By editorial board • 

Measure 105 demands rejection at the polls

In 1987, the Oregon House voted 54-3 and the Oregon Senate 58-1 to prohibit local authorities from assisting in the enforcement of federal immigration law. And the House concurred with the final version, incorporating Senate amendments, by a count of 58-1.

In the end, the only two no votes were cast by two Southern Oregon Republicans — the late Sen. Lenn Hannon of Ashland and Rep. George Trahern of Grants Pass. The vast majority of the 90-member Legislature’s 42 Republicans supported the move.

My, how the political climate has changed. Now, even self-described moderate Knute Buehler feels obligated to join in virtually lockstep GOP opposition.

The vehicle is a repeal initiative appearing as Measure 105 on the November ballot. Its passage would turn back the clock three decades in Oregon.

The 1987 measure has been widely credited with creating the nation’s first “sanctuary state” for violators of American immigration law. But it actually does no such thing.

It simply bars local law enforcement officials from using “agency moneys, equipment or personnel for the purpose of detecting or apprehending persons whose only violation of law is that they are persons of foreign citizenship present in the United States in violation of federal immigration laws.” It affords unlawful immigrants no protection from federal apprehension, sanction or deportation.

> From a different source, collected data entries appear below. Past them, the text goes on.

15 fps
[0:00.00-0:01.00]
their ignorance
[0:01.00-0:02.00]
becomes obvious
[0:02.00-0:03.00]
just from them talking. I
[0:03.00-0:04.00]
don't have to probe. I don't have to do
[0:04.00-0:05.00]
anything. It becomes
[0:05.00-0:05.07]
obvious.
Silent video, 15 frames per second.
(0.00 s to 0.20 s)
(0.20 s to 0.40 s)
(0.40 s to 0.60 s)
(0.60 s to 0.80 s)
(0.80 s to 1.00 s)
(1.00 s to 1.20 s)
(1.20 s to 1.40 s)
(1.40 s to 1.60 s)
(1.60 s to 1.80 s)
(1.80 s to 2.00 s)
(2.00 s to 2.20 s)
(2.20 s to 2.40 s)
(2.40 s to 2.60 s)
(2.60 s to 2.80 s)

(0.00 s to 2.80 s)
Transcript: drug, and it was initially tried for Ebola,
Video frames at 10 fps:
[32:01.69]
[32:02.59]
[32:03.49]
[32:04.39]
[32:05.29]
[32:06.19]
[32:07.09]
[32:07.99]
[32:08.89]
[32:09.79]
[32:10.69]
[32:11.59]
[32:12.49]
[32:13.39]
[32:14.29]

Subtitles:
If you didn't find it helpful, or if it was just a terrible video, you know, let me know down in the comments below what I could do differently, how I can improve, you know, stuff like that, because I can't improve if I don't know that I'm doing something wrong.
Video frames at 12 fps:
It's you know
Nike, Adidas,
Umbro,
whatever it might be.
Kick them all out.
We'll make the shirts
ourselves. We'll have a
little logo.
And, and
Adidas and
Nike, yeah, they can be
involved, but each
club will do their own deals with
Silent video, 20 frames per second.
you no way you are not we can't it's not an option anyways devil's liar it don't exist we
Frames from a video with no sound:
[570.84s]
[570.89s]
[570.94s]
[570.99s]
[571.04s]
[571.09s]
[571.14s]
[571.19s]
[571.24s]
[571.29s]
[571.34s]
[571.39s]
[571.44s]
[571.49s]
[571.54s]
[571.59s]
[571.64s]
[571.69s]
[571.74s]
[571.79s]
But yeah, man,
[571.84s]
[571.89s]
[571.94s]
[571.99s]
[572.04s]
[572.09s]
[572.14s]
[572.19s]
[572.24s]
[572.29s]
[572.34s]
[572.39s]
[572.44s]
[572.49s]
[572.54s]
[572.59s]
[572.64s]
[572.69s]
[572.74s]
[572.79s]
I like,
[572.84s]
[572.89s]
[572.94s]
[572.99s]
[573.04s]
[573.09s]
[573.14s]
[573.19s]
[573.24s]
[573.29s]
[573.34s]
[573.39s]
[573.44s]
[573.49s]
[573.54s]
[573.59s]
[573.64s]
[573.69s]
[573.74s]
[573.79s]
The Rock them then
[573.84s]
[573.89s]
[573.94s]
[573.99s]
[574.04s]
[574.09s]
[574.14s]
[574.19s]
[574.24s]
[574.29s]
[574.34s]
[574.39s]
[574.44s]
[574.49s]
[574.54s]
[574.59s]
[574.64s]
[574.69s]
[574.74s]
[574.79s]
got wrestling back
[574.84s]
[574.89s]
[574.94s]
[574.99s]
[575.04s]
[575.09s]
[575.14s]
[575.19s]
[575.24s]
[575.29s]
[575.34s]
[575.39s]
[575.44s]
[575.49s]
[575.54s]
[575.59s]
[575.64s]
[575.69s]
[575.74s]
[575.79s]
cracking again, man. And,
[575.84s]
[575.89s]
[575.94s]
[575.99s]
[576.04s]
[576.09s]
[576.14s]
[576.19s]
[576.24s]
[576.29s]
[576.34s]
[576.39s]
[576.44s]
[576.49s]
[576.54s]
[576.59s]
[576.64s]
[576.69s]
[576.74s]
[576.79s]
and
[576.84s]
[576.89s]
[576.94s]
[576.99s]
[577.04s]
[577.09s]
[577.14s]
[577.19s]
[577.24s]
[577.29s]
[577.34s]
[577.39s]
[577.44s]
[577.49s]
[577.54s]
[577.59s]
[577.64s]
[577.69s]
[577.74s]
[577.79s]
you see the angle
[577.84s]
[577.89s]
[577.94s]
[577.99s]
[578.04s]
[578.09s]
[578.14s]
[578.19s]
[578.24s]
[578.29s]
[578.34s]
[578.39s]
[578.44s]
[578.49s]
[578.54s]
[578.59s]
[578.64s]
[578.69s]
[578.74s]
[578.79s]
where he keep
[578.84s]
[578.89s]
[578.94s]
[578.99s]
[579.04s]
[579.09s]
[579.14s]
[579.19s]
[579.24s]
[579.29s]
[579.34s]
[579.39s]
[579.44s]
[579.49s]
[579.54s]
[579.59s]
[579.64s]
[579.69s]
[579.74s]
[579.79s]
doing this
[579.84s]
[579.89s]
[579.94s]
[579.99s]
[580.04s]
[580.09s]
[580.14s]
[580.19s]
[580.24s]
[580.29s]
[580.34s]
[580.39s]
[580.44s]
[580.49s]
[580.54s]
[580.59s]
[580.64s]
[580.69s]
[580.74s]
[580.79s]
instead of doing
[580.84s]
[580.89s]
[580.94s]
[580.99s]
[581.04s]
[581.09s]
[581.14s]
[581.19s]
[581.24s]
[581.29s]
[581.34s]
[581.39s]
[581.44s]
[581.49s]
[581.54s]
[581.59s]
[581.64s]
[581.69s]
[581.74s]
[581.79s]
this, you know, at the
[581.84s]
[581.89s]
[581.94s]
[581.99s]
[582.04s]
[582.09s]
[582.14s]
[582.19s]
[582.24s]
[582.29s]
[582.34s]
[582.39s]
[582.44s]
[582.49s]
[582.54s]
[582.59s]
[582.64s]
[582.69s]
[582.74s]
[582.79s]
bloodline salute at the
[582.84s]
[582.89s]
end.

And keep this in mind: Undocumented presence in the U.S. is a violation of civil law, not criminal, holding the same legal status as a speeding ticket.

Crossing the border illegally is a criminal act, but the vast majority of immigrants residing in the U.S. illegally simply overstayed legal visas. They did not brave armed guards and barbed wire fences marking key crossing points.

Normally, the more conservative and Republican end of the spectrum accords local authority primacy over federal privacy, champions state’s rights and local control, demands local focus on serious crime against property and persons, and opposes expenditure of tax money outside an agency’s basic mission.

Here it’s just the opposite. The most conservative among us are suddenly demanding we turn local cops into agents of the otherwise hated and feared federal government.

That shows how much Donald Trump has succeeded with the immigration fear-mongering that marked first his campaign and later his presidency.

Passage of Measure 105 would subject members of Oregon’s largely legal Latino residents, some of whom have called the U.S. home for generations, with racial profiling and other manifestations of ethnic harassment. It risks intimidating them into forgoing their legal rights to report crimes, cast votes and fully participate in Oregon life in other ways.

In 2014, the forces now pushing 105 succeeded with a similar measure. It repealed legislation establishing a driver card system designed to keep undocumented immigrants from being forced to drive unlicensed and uninsured.

Here’s hoping for a resounding and emphatic no.
 

Comments

T.W.S.

Tell that to the families of their loved ones murdered by illegal immigrants:

http://www.ojjpac.org/memorial.asp

And the families of Border agents killed in the line of duty:

https://www.cbp.gov/about/in-memoriam/memoriam-those-who-died-line-duty

"Let's do a basic math problem: If from 2006 through 2010, the U.S. GAO found that 25K homicides were the responsibility of illegal aliens and the rate per year remained constant, how many homicides would be expected to have been the responsibility of illegal aliens from 2001 through 2016. Answer: 65,000."